Passivity is often misconstrued by people leading to girls and women not being diagnosed. the role of masking or consciously avoiding sharing your interests within the school environment is often a protective factor  for many. Thankyou for sharing some of your expereinces.  l think it demonstrates the difficulty agencies have when considering a possible diagnosis as in the role of observer many professionals dont recognise or question the passive individual or find an  alternative explanation.

Frequently parents will describe their daughter's presentation to me that indicates strongly that their daughter has AS, yet education dispute the findings because as we know girls are able to find a way to be alongside others and therefore nothing particular is noticed. Yet spending time can pick up the subleties and support can be offered.

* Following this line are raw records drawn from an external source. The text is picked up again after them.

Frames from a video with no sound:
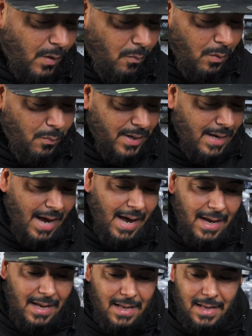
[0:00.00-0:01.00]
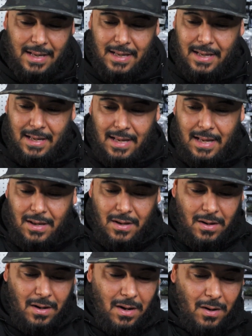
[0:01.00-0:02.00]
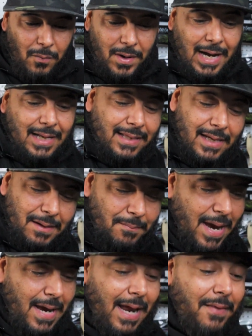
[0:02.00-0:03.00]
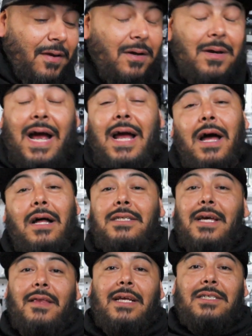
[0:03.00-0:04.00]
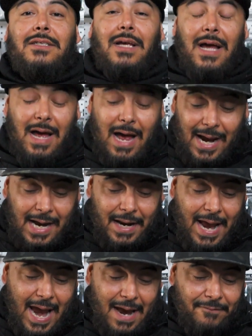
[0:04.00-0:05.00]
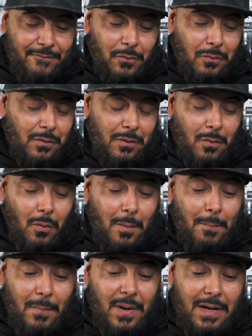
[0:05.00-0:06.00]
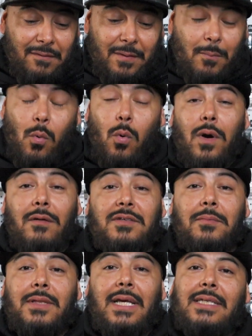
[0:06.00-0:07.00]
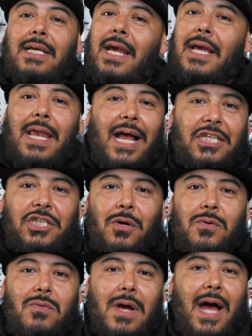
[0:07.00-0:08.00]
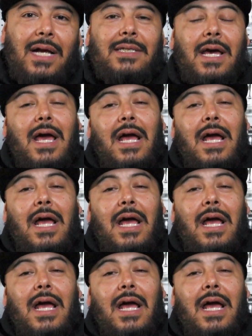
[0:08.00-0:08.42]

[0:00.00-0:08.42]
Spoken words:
What we got? Oh, we got this, man. I'll tell you this. I got a handful or even more of some things I cannot show you guys.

Whatever you have chosen to do in life l hope it is possible to share your interests at times and not feel you have to pretend.

May 27, 2014 - 8:55am

As a passive natured autistic man who went 'undetected' (in terms of autism anyway) until his mid-30's - I find much of what is written on this subject to be highly generalised and stereotypical - including that by Tony Attwood and some of what Judy Gould has written.  Gendered identities are more cultural than biological and yet there has been zero decent research into this area from what I have seen.  Much of what is being said is clinical opinion and nothing else.  If we listen to only professionals about differences, those men who present similarly are possibly going to be even less likely to be 'detected' than before.

May 28, 2014 - 6:16pm

Some good points there Damian, and I think along those lines myself. It is true that not all men display the sterotypical male profile, but I think that cultural expectations can shape people's perceptions to a significant extent. Women with AS have historically been the worst affected in terms of missed diagnosis due to a different profile (due to social conditioning, etc.), but we really need to understand the varied nature of AS regardless of gender. Not all people with AS are trainspotters and computer obsessives, regardless of gender.